Même pour un adepte "historique" de l'impayable Thomas Fersen, ce "Je Suis Au Paradis" est dur à aimer : la faute d'abord à une production d'une médiocrité accablante, entre violons "variéteux", flûtes et pipeaux dignes des pires "bretonneries" et (rares) guitares électriques calamiteuses... une production qui rend l'écoute de plusieurs morceaux littéralement horripilante.

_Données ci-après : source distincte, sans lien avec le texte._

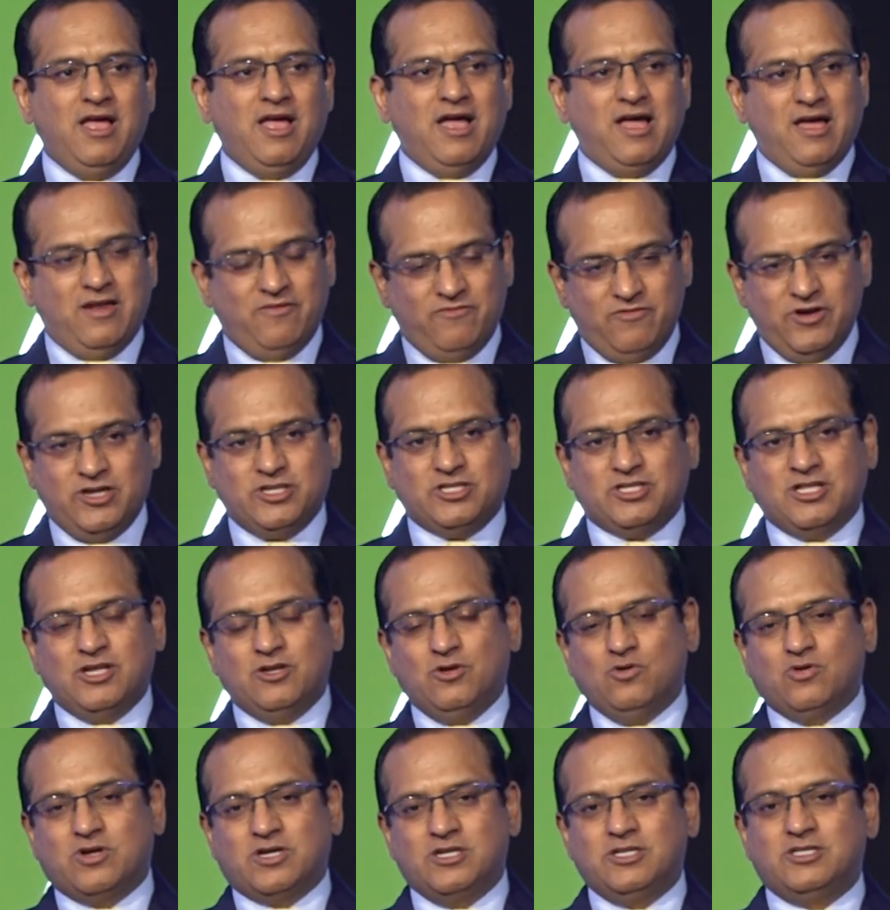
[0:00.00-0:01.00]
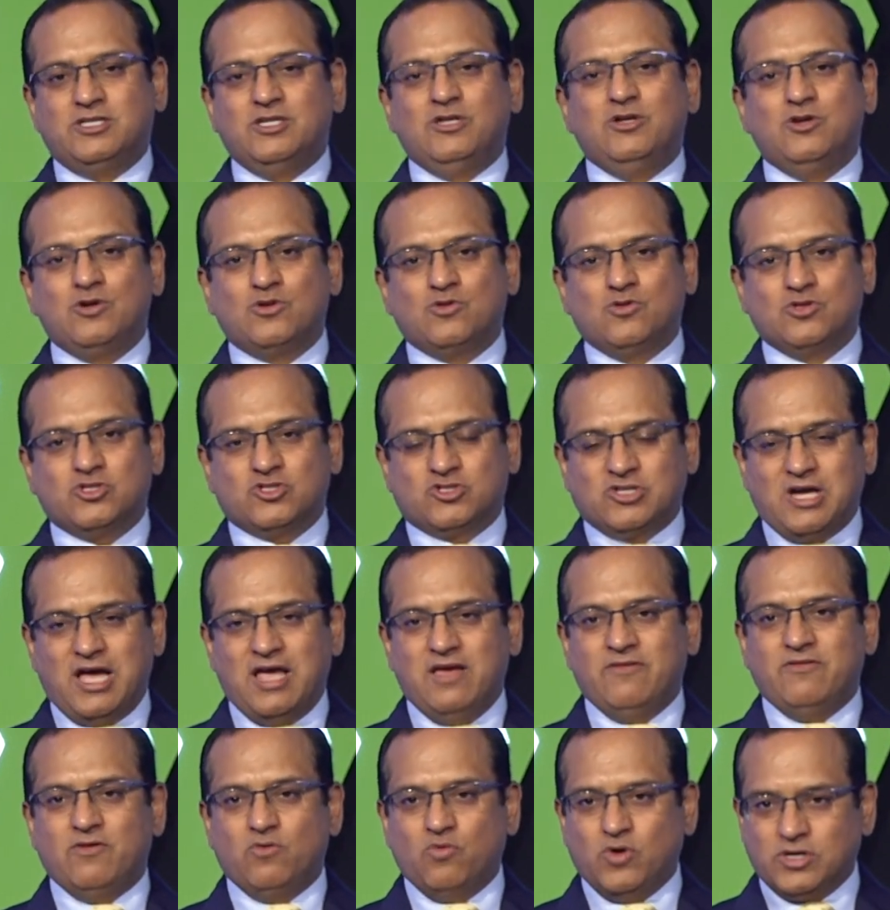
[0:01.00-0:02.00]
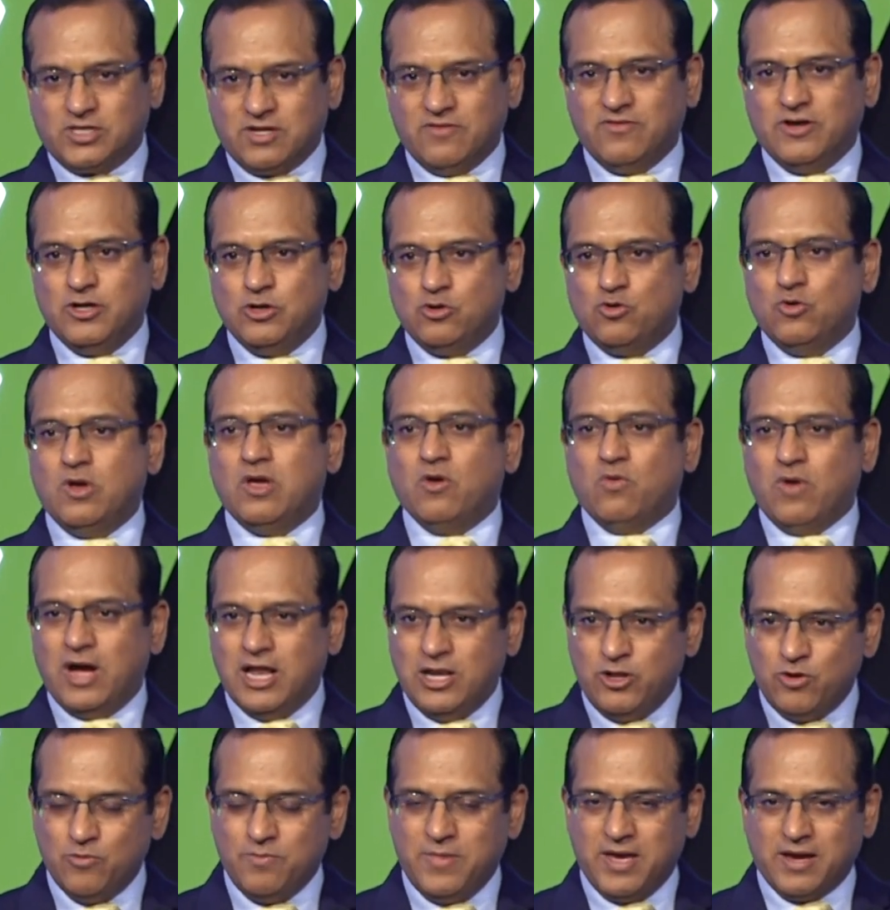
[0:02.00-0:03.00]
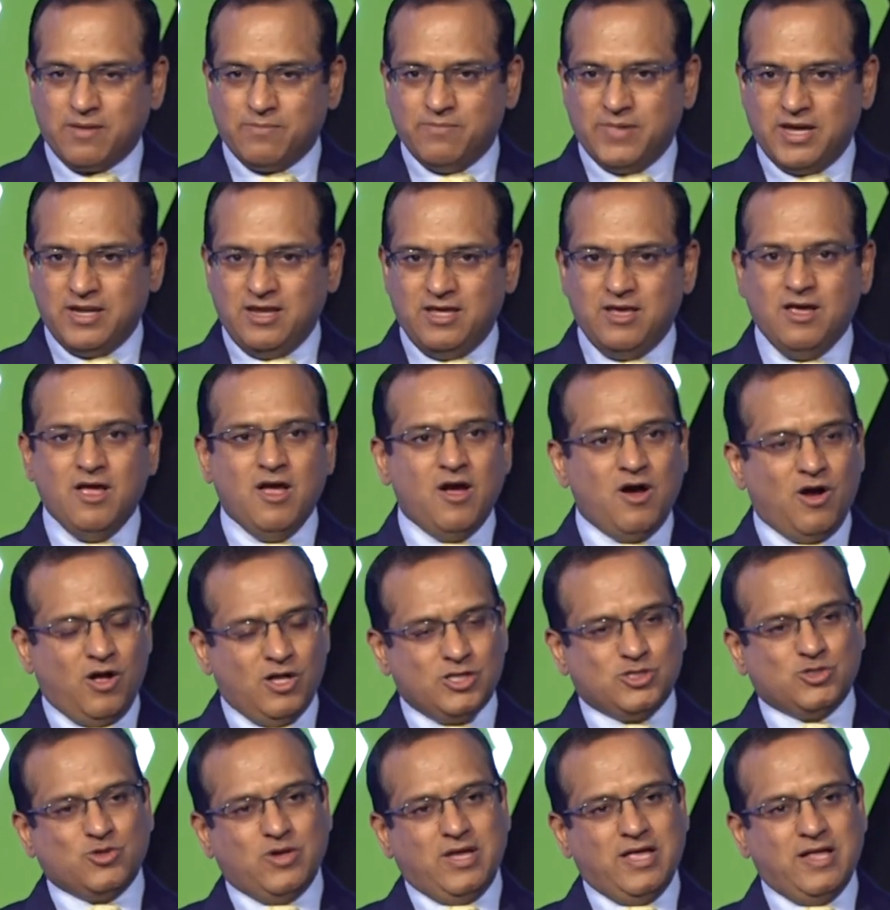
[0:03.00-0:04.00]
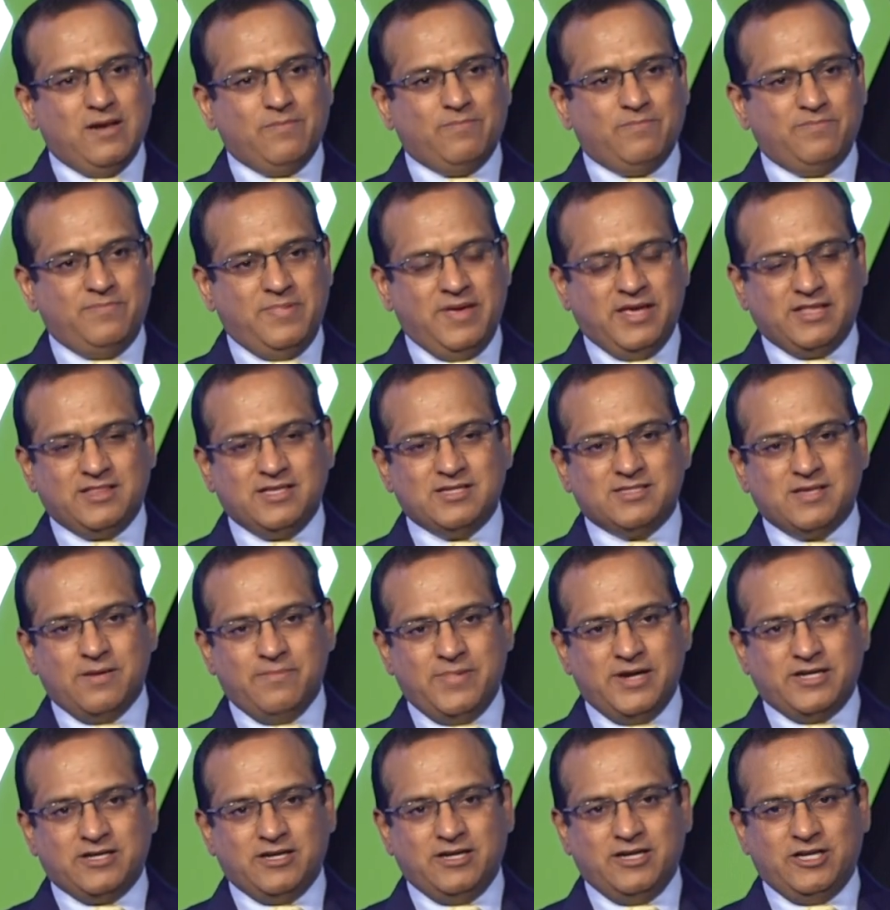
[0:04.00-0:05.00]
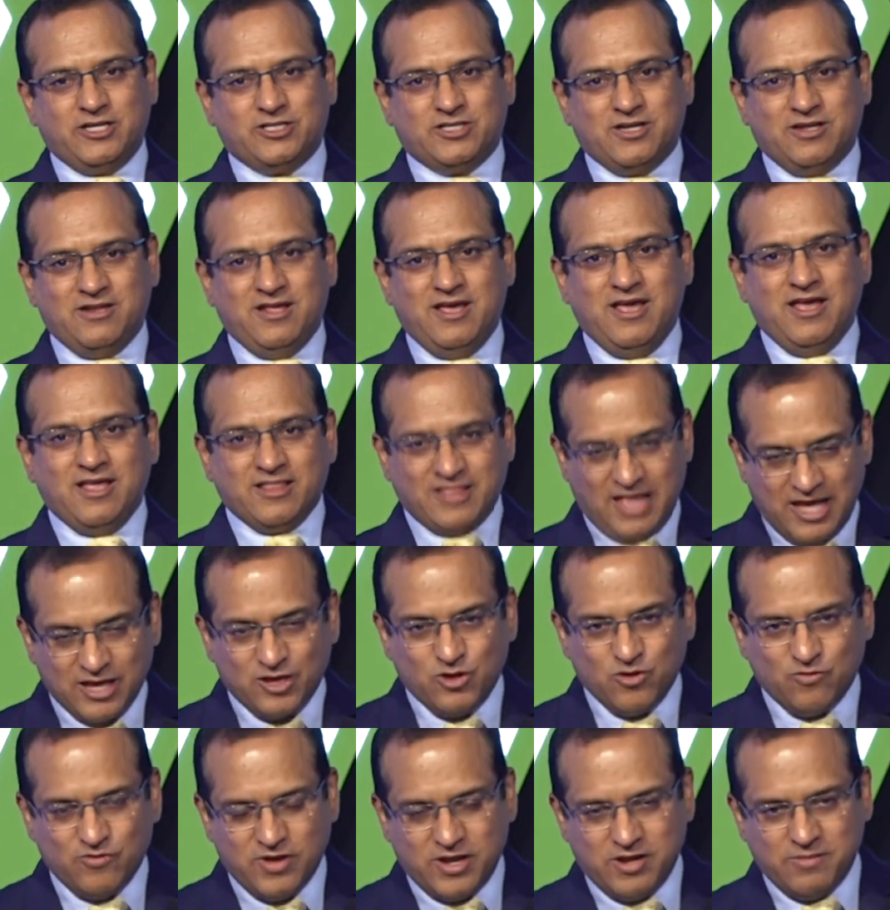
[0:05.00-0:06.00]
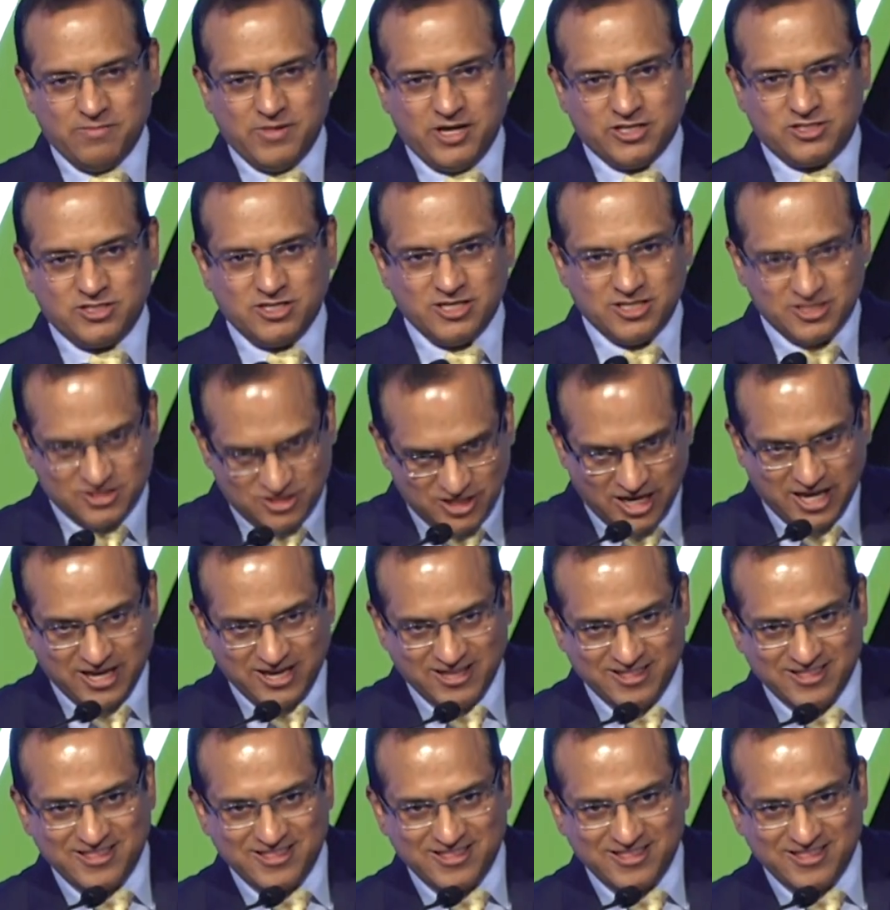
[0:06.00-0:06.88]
and wish that you continue to strive in whatever you're doing while you make money, also help make this a better nation. Thank you very much. Jai Hind.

Ensuite, il y a la décision pour le moins malvenue de notre cher Thomas d'essayer de chanter, lui qui, avouons-le, chante justement comme une casserole, et est bien plus à l'aise dans son traditionnel rôle de "narrateur" : sans être particulièrement un puriste de la technique de chant, il faut reconnaître que ce que nous pond Fersen ici est parfois réellement embarrassant. Enfin, et c'est plus grave, il y a ici une grave panne d'inspiration mélodique : la plupart des morceaux sont des mid tempos un peu sirupeux, sans réel caractère, loin, bien loin en tous cas des fabuleuses chansons d'un "4", par exemple. Evidemment, ce qui sauvera toujours n'importe quel disque de Fersen, ce sont ses textes, brillants d'inventivité, follement originaux et toujours réjouissants. Et ce talent-là, tout-à-fait exceptionnel dans le paysage de la chanson française, rend "Je Suis au Paradis" parfaitement écoutable, en dépit de toutes ses faiblesses.
PS : Belle pochette de Blain, un peu sombre toutefois... même si c'est plus l'univers d'un Sfar que les textes de Fersen évoquent.